I'm not alone in saying that the July 12 Star-Bulletin opinion by IA Director Donald N.B. Hall was disappointing.
While promising to "clear up some of the misconceptions" about astronomy on the mountain, he skirted almost every major concern raised by Big Island residents and various groups, including the Sierra Club, Ka Lahui Hawaii, the Conservation Council for Hawaii and Hawaii's Thousand Friends.
Hall did try to address one deeply troubling concern - the building of 20 telescopes in violation of existing master plans. Those plans, adopted by the Board of Land and Natural Resources (BLNR) and the University's Board of Regents specifically limit the number of telescopes allowed before the year 2000 to 13 - 11 "major" and two "minor" (24-inch) telescopes. The 11 telescope limit was violated first by the Smithsonian's array of eight 6-meter telescopes and then by Gemini's 8-meter instrument.
Hall rationalized the Smithsonian violation by counting its eight telescopes as one, and by claiming that neither BLNR or anyone else "questioned this."
Of course, as soon as people discovered what had happened, they responded - not easy considering there have been no public hearings on these mammoth projects in more than a decade and no summit environmental impact statement since 1983.
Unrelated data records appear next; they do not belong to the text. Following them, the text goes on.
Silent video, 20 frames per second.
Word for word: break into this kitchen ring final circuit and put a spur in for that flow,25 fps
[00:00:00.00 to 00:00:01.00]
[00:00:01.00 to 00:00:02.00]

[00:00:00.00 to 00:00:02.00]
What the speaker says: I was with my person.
Other concerns that Hall failed to address include the following:
IA successfully lobbied BLNR to deregulate the mountain. In March 1995, a new management plan was adopted which gutted the regulatory structure for monitoring and controlling the use of the mountain, including the required enforcement personnel. Those few responsibilities that survived were dumped on BLNR, which has no money to implement them. A decade earlier IA had accepted that regulatory responsibility in exchange for state permission to build all the telescopes thereafter, including Keck I, Keck II, Subaru, Smithsonian and Gemini.
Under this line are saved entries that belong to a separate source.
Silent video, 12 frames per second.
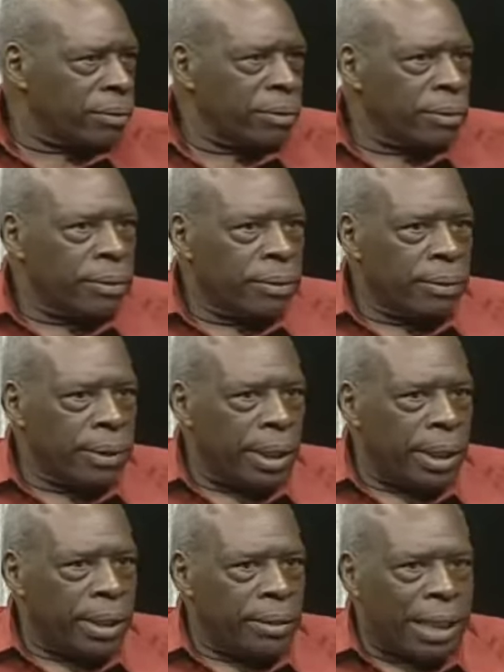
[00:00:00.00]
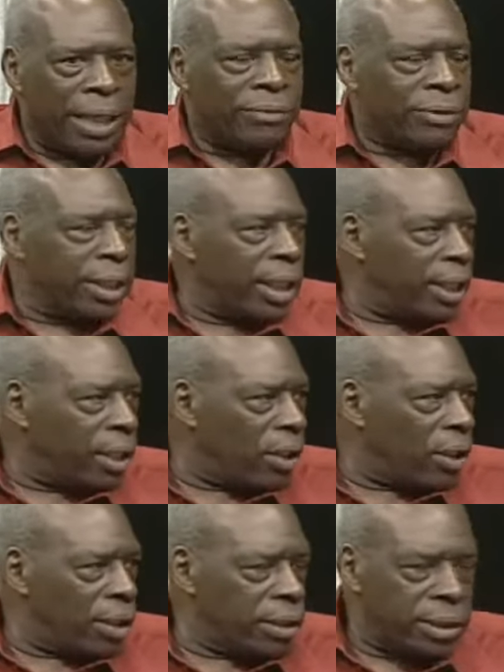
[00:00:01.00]
Thank you, Mr. Uh, Pritchett. An outstanding
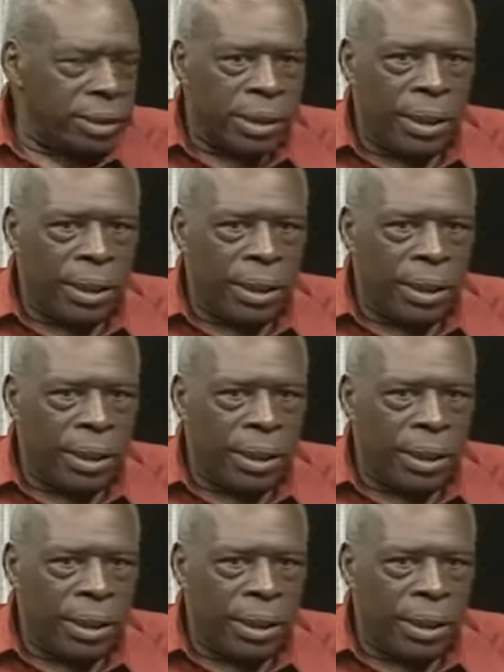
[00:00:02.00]
artist.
The Subaru project recently destroyed one of two major wekiu bug habitats. Despite initial IA denials of such damage (including a May 1996 letter in National Geographic), Hall admitted last month that the destruction occurred and said he was "embarrassed" about it. Now Hall asserts that this wekiu bug habitat was "necessarily destroyed," apparently to cover for a decision he hid from the BLNR and the public. BLNR member Chris Yuen, in a letter to board chairman Mike Wilson, criticized IA as well as his own department for the irreparable damage. Yuen said the destruction "should not have happened if the IA had followed the 1983 EIS and our staff had properly reviewed the grading plan."
Mauna Kea is being considered for the National Science Foundation's (minimum) 40-telescope array. For at least a year, scientists have been evaluating the mountain's "seeing" conditions and other factors for siting this massive radio array. Only one other site in Chile is in contention with Mauna Kea. This would triple the number of telescopes on Mauna Kea - unless, like the Smithsonian, the astronomers decide to count all 40 as one.
Portions of Puu Poliahu were recently excavated during Smithsonian construction. The marring of this cinder cone, home to the legendary snow goddess and a sacred site to native Hawaiians, came to public light in a June editorial by an observatory employee.
Archaeological surveys promised by IA in 1985 remain unfinished - despite concerns from native Hawaiians, archaeologists and others - that burials may be disturbed during continued telescope construction. These concerns arise from long-standing oral histories which say that the summit of Mauna Kea is the burial ground of the highest born and most sacred ancestors. Nineteenth-century archaeological surveys also confirm that native Hawaiian burials were "commonplace" on the upper slopes of Mauna Kea.
The visitor information station at Hale Pohaku is still staffed only part-time. The management plan called for a full-time station, staffed by more than the two employees mentioned by Hall. A $200,000 21-inch telescope purchased years ago by the Legislature for public star-gazing remains unassembled, apparently due to lack of visitor program funding.
Hall's failure to address these issues raises a further concern about IA management of Mauna Kea's summit. Does this university department really have the knowledge, desire, commitment and respect for Mauna Kea necessary to fulfill the promises astronomers made long ago to the people of Hawaii?
It's not enough to say, as Hall did, "we have learned much from this scrutiny, and it has led us to redouble our efforts to be worthy stewards." Hawaii's citizens are now expecting something more than words.